Zaginione miasto pełne tajemnic

Zespół naukowców w trakcie wykopalisk na wyspie Al Sinniyah odkrył pozostałości po dużych (jak na tamte czasy) kamienicach o powierzchni 30 metrów kwadratowych, które są ciasno upakowane wzdłuż wąskich chodników. Pierwsze doniesienia pojawiły się rok temu, lecz teraz archeolodzy mają nowe informacje. Specjaliści sądzą, że może to być zaginione miasto Tu’am z VI wieku n.e., które zostało opisane w starożytnych tekstach arabskich. Jest ono określane także jako "miasto pereł", gdyż mieszkańcy zajmowali się ich poławianiem. Miasto to rozwijało się między IV a VII wiekiem n.e.

Reklama

Odkryta do tej pory przestrzeń miasta wskazuje na istnienie wyrafinowanej wielotysięcznej osady, która miała system klas społecznych. Badacze szacują, że miasto miało około 10-12 hektarów powierzchni.

Według dawnych opisów Tu’am było stolicą całego regionu, który słynął z połowu pereł na dużą skalę oraz z handlu drogocennymi klejnotami. Jak podają archeolodzy, miasto zaczęło upadać w wyniku zarazy i napięć w regionie. W pewnym momencie osada została nagle opuszczona. Odnalezione masowe groby w pobliżu miasta potwierdzają zapiski dotyczące dżumy - kości ludzi nie wykazywały oznak gwałtownej śmierci, ani uszkodzeń zadanych przez broń.

"Miasto pereł" u szczytu rozwoju

Archeolodzy wskazują, że miasto początkowo było niewielką osadą złożoną z małych chatek wokół, których były rozrzucone liczne muszle ostryg. Ze względu na odniesiony sukces w zakresie handlu perłami, miasto zaczęło dynamicznie się rozwijać. Zaczęły powstawać większe domy z wystawnymi dziedzińcami, które były budowane przez bogatszych kupców.

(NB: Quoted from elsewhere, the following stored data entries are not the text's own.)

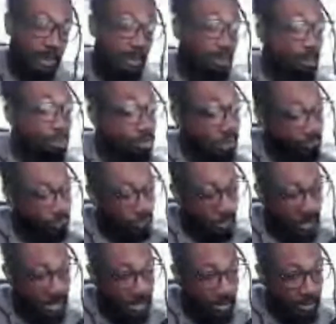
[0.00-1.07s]
newly
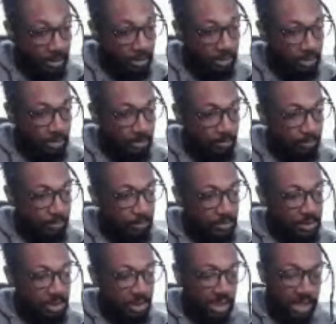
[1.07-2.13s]
freed
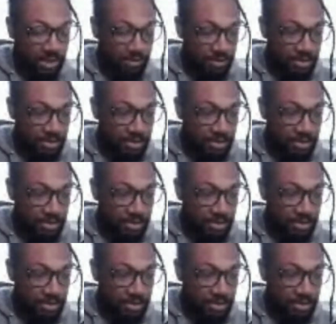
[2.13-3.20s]
slaves,
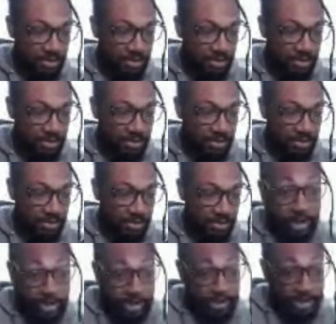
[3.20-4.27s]
because the war
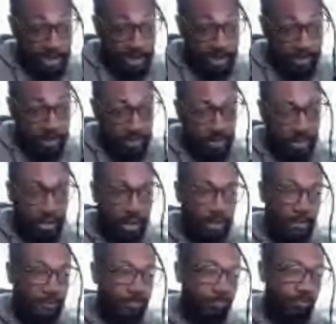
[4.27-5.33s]
had just ended.
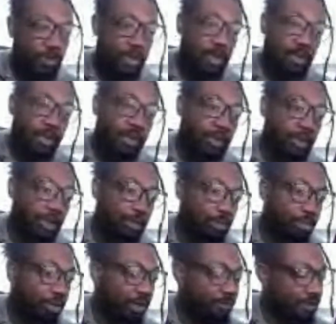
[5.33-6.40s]
In the
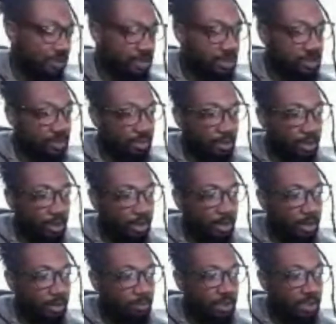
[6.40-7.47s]
preface,
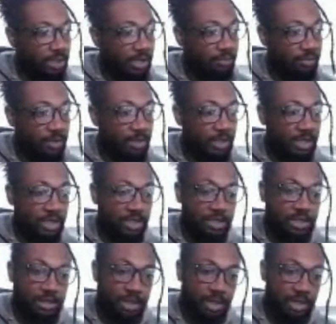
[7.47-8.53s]
we definitely
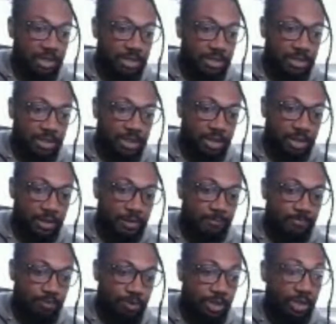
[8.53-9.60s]
discussed
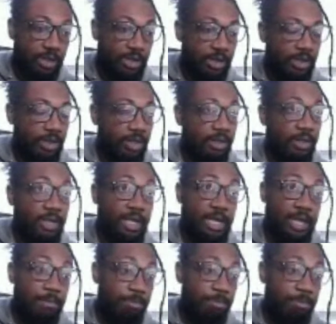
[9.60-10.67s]
the
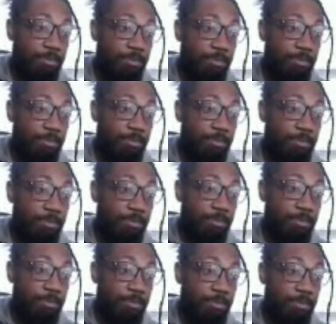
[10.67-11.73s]
impact
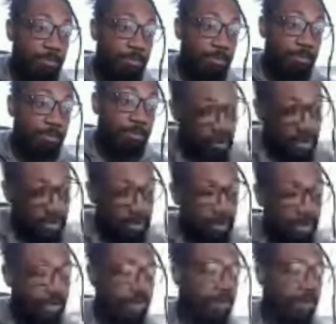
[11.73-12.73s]
of the slave trade,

Jednocześnie powstawała masa domów dla klasy robotniczej.

Odnaleziono tutaj również dużą liczbę pieców grabarskich oraz dzbanów po winie daktylowym. Badacze sądzą, że miasto było powiązane handlowo z obszarami dzisiejszego Iraku, Iranu i Indii.

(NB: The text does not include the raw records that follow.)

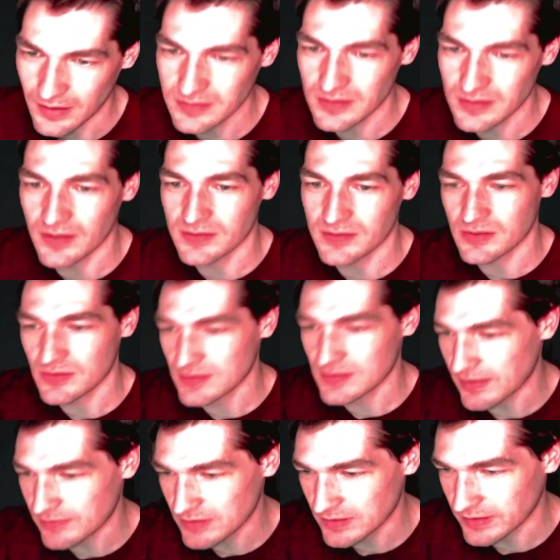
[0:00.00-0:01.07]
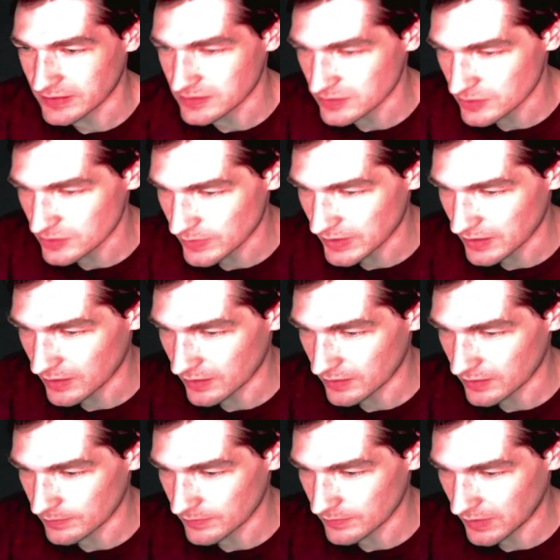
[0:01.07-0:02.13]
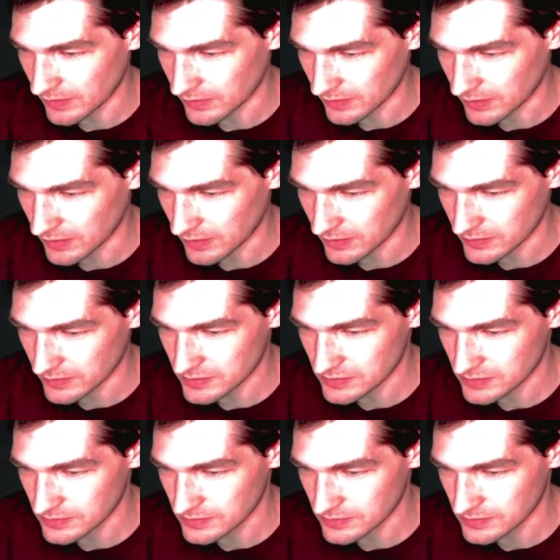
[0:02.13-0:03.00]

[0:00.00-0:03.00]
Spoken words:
does. You just have to like zoom in on him on the cards.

- Nasze prace archeologiczne pozwoliły odkryć największą jak dotąd osadę na wybrzeżu Zatoki Perskiej. Jest to dokładnie odpowiedni okres dla miasta opisanego we wczesnych islamskich źródłach geograficznych. To zdecydowanie bardzo ważne miejsce. Nikt nigdy go nie znalazł - powiedział profesor Tim Power z Uniwersytetu Zjednoczonych Emiratów Arabskich.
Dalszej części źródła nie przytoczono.